“I do something that’s very narcissistic – I am a blogger”

Just got round to watching this TED talk which I spotted on Anjali‘s blog the other day and had been meaning to catch up on. It’s from 2006, and it’s Mena Trott one of the co-founders of Typepad and Moveable Type, and therefore a very young, elder-statesman of blogging. She’s a great presenter like everyone on TED and gives a very funny, warm talk about how blogs make the world friendlier. Mena makes a joke about wanting to be ‘famous on the internet’, but her anecdotes reveal it’s less about being famous and more about the connections, having a voice, and the chance to create a vibrant, living legacy of and for your family.

Even though I spend a lot of time looking at blogs with work motives in mind, and often the more serious kind, every now and then I find myself captivated by someone’s personal blog. I’m never going to RSS it – bit weird if you don’t know them – but they can be great to happen upon. And the first folder I go to on my reader is the ‘People I know’ one – somehow more tempting at 9am than ‘social media’ or ‘PR blogs’ much as I love them.

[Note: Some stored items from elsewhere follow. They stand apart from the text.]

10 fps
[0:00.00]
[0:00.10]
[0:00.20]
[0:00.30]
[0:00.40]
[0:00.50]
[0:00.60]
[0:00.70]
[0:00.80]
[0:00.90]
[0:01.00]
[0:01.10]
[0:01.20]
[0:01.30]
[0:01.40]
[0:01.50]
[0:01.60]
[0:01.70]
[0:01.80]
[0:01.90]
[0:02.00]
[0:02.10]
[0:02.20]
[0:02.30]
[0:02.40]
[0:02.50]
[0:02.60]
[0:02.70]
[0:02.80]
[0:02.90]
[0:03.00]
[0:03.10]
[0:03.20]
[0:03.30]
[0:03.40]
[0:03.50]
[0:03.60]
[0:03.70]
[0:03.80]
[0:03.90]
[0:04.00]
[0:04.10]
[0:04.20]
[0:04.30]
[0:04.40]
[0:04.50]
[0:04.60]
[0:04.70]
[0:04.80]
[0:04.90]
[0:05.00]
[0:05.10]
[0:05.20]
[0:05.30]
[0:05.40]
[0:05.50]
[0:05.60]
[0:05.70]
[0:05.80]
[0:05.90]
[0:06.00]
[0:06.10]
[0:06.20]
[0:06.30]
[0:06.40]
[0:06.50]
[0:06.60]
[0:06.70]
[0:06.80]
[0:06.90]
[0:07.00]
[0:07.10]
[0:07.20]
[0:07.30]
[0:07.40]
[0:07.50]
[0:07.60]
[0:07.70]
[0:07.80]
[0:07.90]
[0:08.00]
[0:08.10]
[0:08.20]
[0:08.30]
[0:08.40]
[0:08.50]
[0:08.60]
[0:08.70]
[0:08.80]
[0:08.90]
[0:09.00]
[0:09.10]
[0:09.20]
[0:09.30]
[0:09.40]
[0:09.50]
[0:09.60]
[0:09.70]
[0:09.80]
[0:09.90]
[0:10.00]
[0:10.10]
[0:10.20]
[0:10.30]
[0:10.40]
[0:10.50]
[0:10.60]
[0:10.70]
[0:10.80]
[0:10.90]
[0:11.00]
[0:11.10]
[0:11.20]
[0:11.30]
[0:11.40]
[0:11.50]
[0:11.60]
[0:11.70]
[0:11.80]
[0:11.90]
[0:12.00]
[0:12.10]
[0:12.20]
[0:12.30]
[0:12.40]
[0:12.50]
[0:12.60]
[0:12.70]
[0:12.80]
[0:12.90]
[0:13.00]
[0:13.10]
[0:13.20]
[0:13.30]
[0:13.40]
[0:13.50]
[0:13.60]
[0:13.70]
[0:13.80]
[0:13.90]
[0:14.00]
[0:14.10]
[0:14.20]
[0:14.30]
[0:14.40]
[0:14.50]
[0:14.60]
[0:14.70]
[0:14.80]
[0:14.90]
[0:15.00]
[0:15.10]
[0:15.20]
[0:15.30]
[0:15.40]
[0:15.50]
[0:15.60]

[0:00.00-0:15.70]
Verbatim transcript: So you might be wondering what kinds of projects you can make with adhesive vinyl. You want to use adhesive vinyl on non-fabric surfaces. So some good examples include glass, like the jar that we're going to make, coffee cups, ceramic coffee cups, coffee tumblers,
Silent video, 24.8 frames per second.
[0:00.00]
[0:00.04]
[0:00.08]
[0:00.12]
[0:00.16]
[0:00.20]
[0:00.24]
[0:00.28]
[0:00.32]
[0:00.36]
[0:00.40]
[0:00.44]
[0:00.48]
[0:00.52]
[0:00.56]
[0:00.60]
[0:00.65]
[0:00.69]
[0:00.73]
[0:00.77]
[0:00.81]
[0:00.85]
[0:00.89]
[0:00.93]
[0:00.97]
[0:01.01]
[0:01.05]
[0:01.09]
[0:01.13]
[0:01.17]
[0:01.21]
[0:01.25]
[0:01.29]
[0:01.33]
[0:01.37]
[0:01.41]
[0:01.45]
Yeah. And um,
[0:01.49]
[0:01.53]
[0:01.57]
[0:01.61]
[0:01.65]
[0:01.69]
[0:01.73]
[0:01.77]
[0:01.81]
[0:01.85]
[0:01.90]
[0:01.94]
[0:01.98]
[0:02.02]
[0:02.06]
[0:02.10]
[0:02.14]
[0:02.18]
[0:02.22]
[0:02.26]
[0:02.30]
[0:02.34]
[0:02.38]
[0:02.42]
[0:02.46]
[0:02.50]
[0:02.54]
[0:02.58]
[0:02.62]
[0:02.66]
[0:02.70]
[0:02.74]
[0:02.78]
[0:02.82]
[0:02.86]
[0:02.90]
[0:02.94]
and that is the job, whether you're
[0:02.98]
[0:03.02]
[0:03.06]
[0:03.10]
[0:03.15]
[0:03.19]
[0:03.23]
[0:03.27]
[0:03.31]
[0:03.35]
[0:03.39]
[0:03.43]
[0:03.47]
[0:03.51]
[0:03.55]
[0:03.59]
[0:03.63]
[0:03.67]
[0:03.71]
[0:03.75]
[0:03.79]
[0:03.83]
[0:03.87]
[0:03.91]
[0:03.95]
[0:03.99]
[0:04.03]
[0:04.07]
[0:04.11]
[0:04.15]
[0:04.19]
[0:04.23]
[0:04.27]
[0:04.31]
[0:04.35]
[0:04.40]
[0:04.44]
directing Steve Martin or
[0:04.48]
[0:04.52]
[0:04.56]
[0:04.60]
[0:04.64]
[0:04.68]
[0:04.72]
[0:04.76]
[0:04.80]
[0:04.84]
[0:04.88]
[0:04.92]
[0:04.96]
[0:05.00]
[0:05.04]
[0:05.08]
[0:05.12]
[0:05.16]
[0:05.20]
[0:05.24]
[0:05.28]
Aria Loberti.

I agree with Anjali and Mena, and Mel –  who has just moved over from the US and knows everyone already, partly thanks to blogging – that blogging makes the world a smaller place in a good way, and allows us to make connections we wouldn’t have otherwise.

Anyway, it’s a great talk, suits my over-optimistic view of the internet and is pretty funny. I first discovered TED after another excellent presenter – Drew – mentioned it at the Girl Geek Dinner Birthday at Google, and it’s well worth a browse for lots of inspriring people.

A final parting shot from Mena “I do something that’s very narcissistic – I am a blogger” – so it’s a tiny bit about being famous on the internet, we admit!

TED’s on Twitter too.


4 thoughts on ““I do something that’s very narcissistic – I am a blogger”

  1. Partly to blogging? I would say *all* of it is owed to blogging (Twitter too). Granted it took at least 6 months of research and diligent work to know who to talk to when I came in February to find a job, but it paid off this summer when I finally made it over – I already had a network firmly in place.

  2. Haha, true. I meant that it’s not just blogging, it’s also because you’re nice, I think you would have made friends without a blog 😉

    But yep, obvuiously made a huuuge difference, and also obviously involved masses of work. Totally paid off though, you’re an ex-pat blogger case-study!